• **What to do**
Starting at the line that holds "[00:00:01.04 to 00:00:02.08]", reproduce each line exactly up to and including the last line of the records below. Pictures stay out.

[Saved data entries]

*** Begin section ***

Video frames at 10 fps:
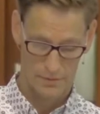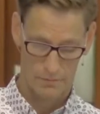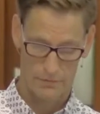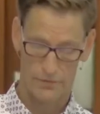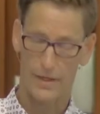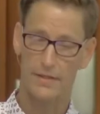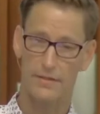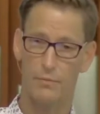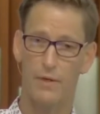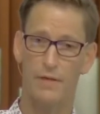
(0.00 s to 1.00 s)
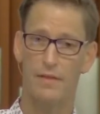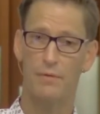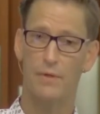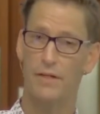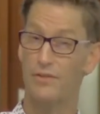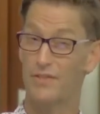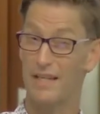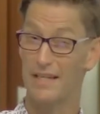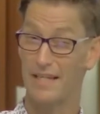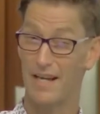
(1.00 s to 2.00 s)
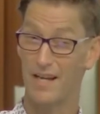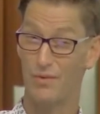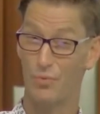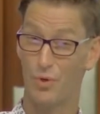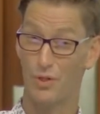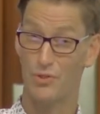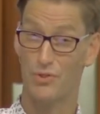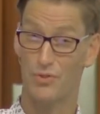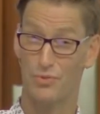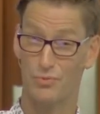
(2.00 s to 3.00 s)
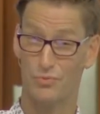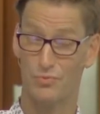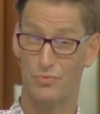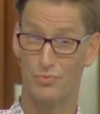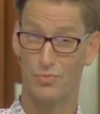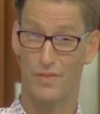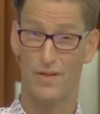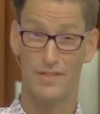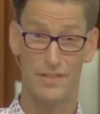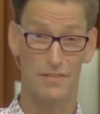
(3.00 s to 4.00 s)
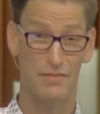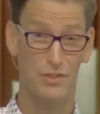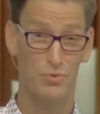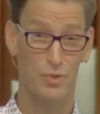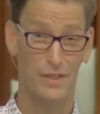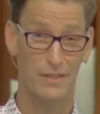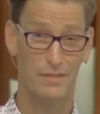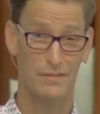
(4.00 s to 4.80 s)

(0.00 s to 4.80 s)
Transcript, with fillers: reflect the way that we understand God works with us individually,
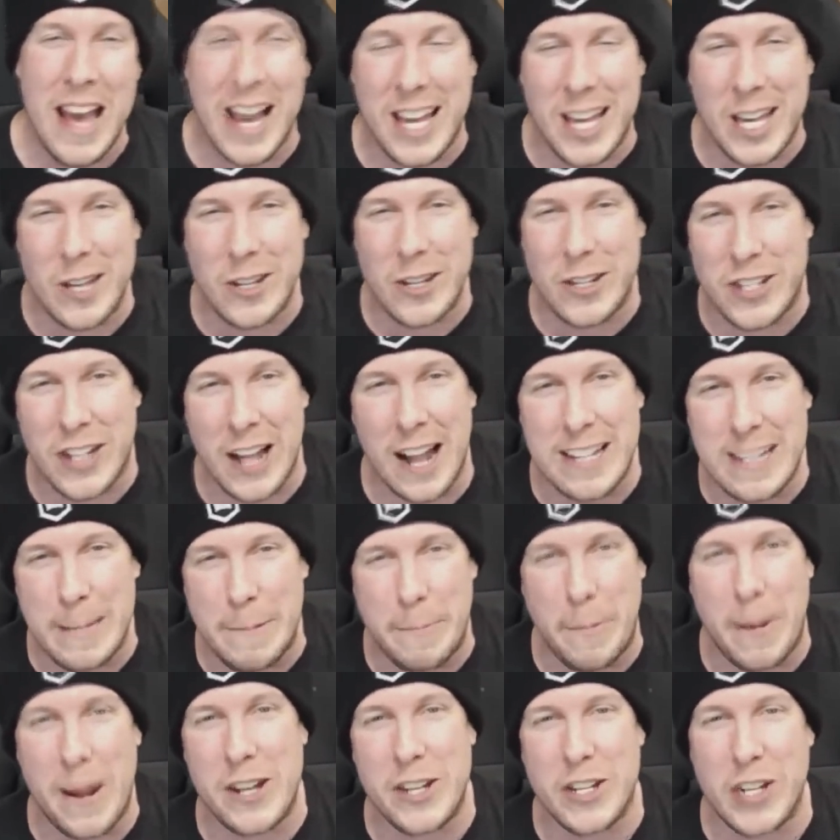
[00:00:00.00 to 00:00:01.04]
A huge shout out
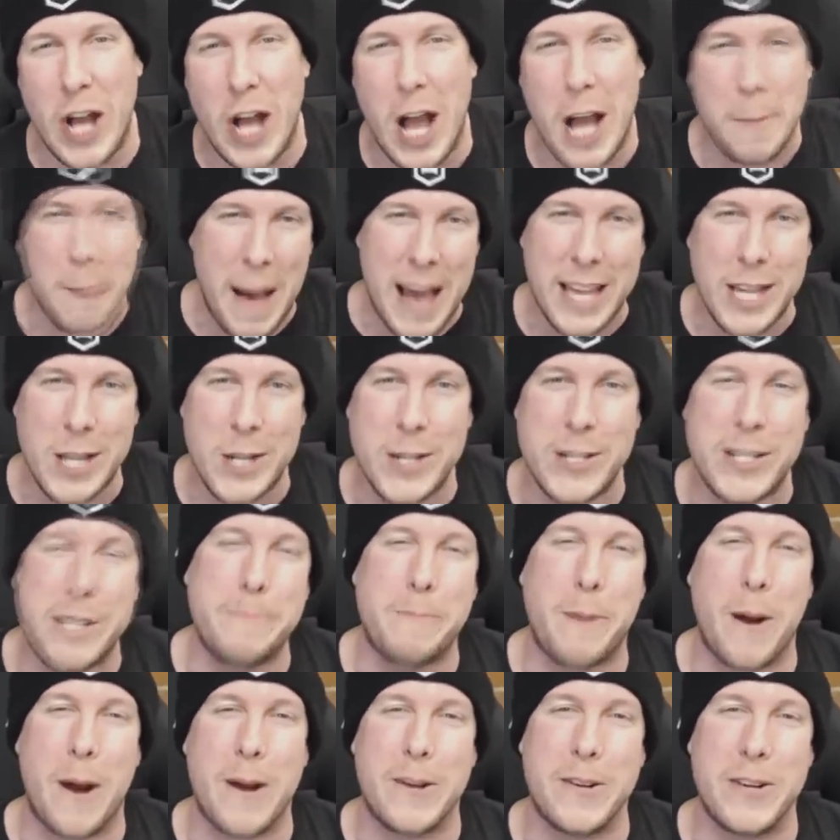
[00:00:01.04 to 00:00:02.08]
to Bren Chong, my
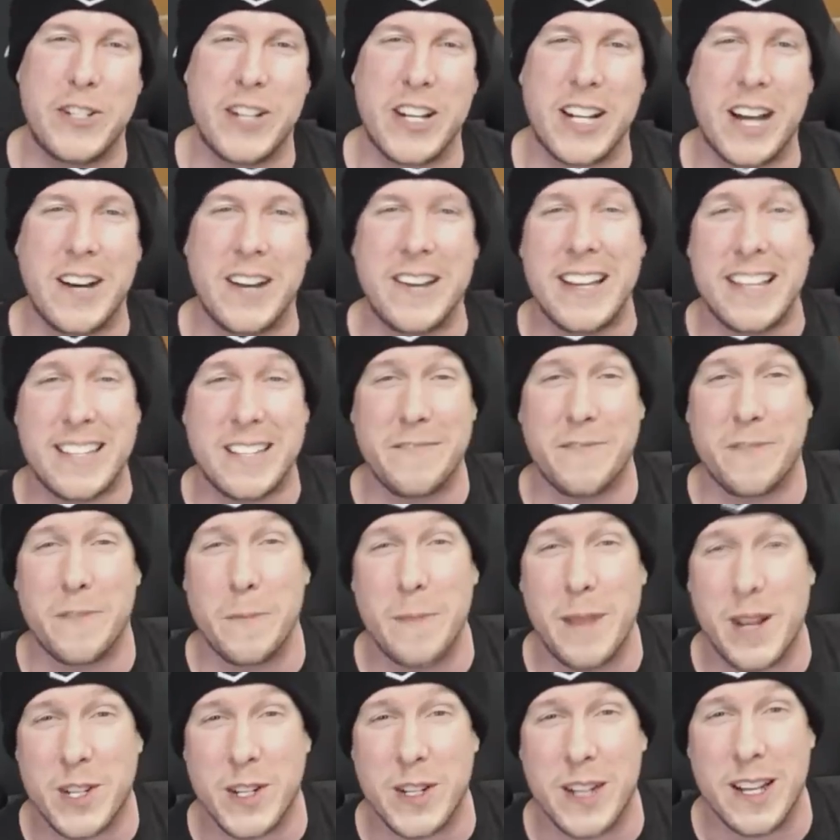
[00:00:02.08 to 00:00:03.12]
YouTube partner. Check out his
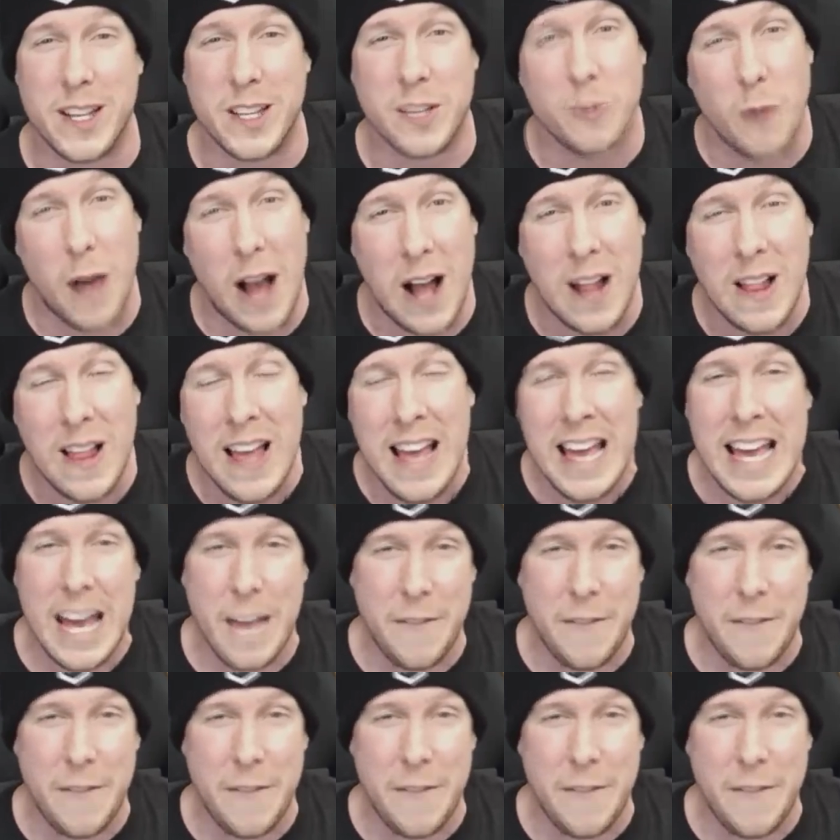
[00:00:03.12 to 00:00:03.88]
information as well.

*** End section ***

• **Output**
[00:00:01.04 to 00:00:02.08]
to Bren Chong, my
[00:00:02.08 to 00:00:03.12]
YouTube partner. Check out his
[00:00:03.12 to 00:00:03.88]
information as well.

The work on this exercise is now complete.